*** Opening MATERIAL PROVIDED ***

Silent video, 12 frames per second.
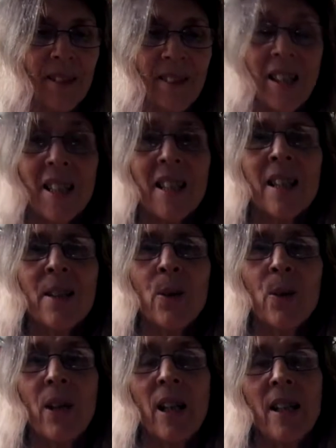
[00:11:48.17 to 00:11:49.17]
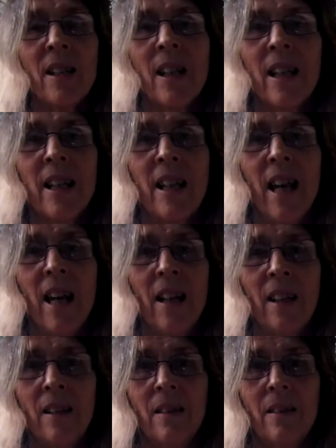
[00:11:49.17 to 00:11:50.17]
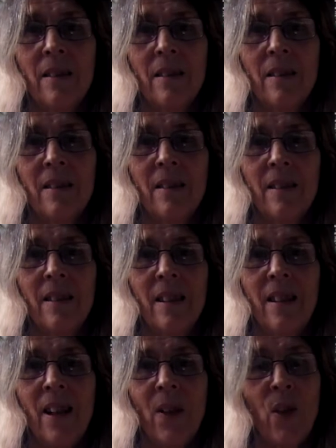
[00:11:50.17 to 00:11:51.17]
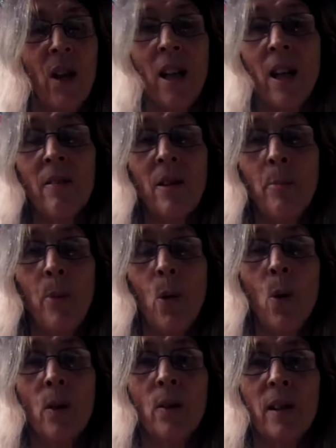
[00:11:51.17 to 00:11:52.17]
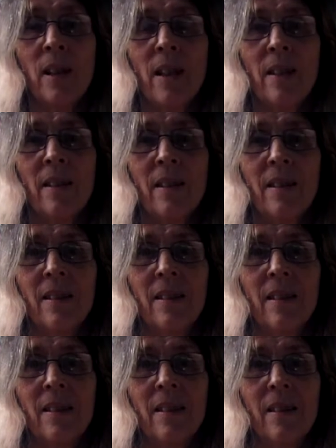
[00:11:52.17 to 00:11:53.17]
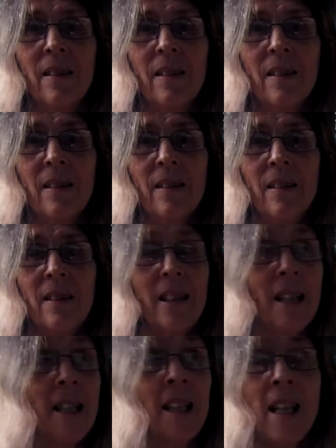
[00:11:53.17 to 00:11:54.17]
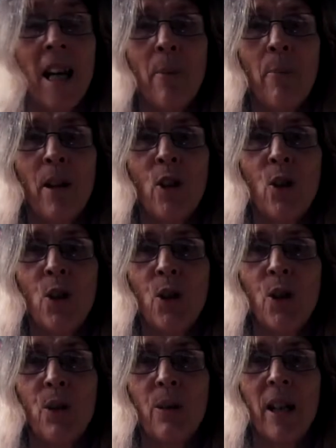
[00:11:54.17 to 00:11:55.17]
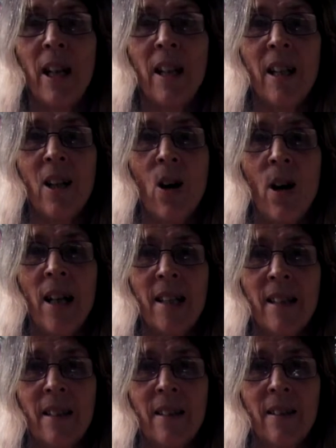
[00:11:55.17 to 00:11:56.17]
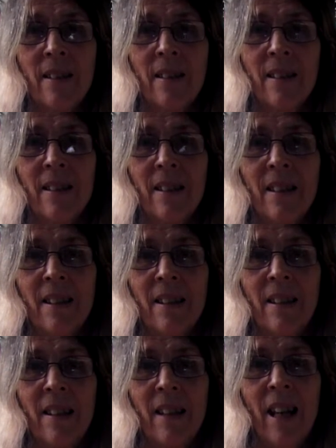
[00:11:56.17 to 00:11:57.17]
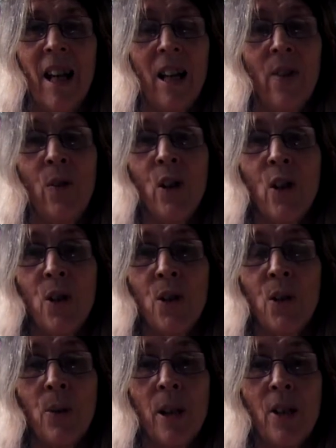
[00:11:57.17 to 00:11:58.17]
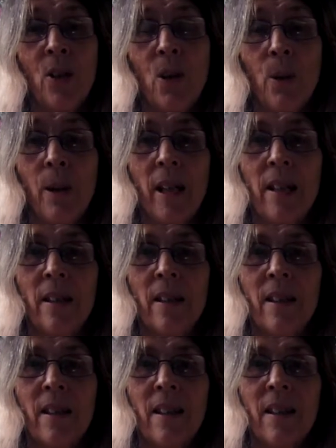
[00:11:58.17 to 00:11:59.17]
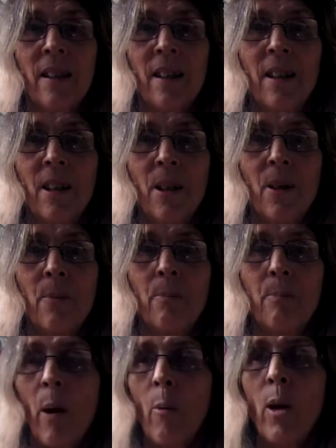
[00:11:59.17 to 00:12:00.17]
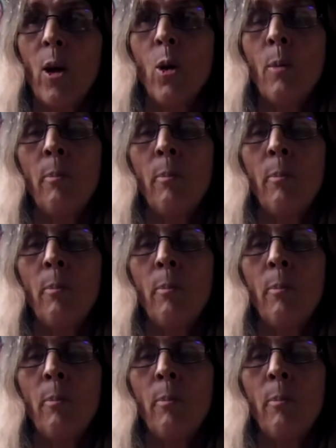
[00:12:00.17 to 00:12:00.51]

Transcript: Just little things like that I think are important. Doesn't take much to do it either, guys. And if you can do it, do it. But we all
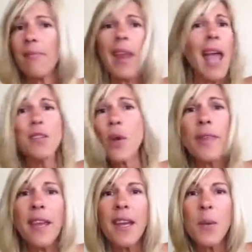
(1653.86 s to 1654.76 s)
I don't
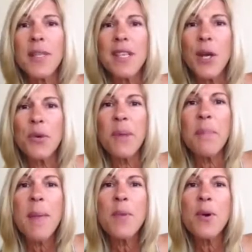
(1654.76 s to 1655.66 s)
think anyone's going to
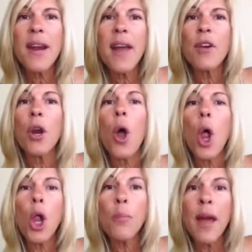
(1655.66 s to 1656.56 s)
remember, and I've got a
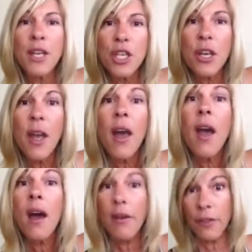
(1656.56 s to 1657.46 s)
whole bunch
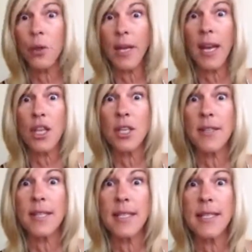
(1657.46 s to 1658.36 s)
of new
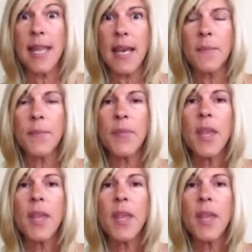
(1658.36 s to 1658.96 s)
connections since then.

*** Closing MATERIAL PROVIDED ***

From the first line of the records down through the line containing "[00:11:59.17 to 00:12:00.17]", transcribe exactly those lines and no others, both ends kept, pictures dropped.

• REPLY TO THE TASK
Silent video, 12 frames per second.
[00:11:48.17 to 00:11:49.17]
[00:11:49.17 to 00:11:50.17]
[00:11:50.17 to 00:11:51.17]
[00:11:51.17 to 00:11:52.17]
[00:11:52.17 to 00:11:53.17]
[00:11:53.17 to 00:11:54.17]
[00:11:54.17 to 00:11:55.17]
[00:11:55.17 to 00:11:56.17]
[00:11:56.17 to 00:11:57.17]
[00:11:57.17 to 00:11:58.17]
[00:11:58.17 to 00:11:59.17]
[00:11:59.17 to 00:12:00.17]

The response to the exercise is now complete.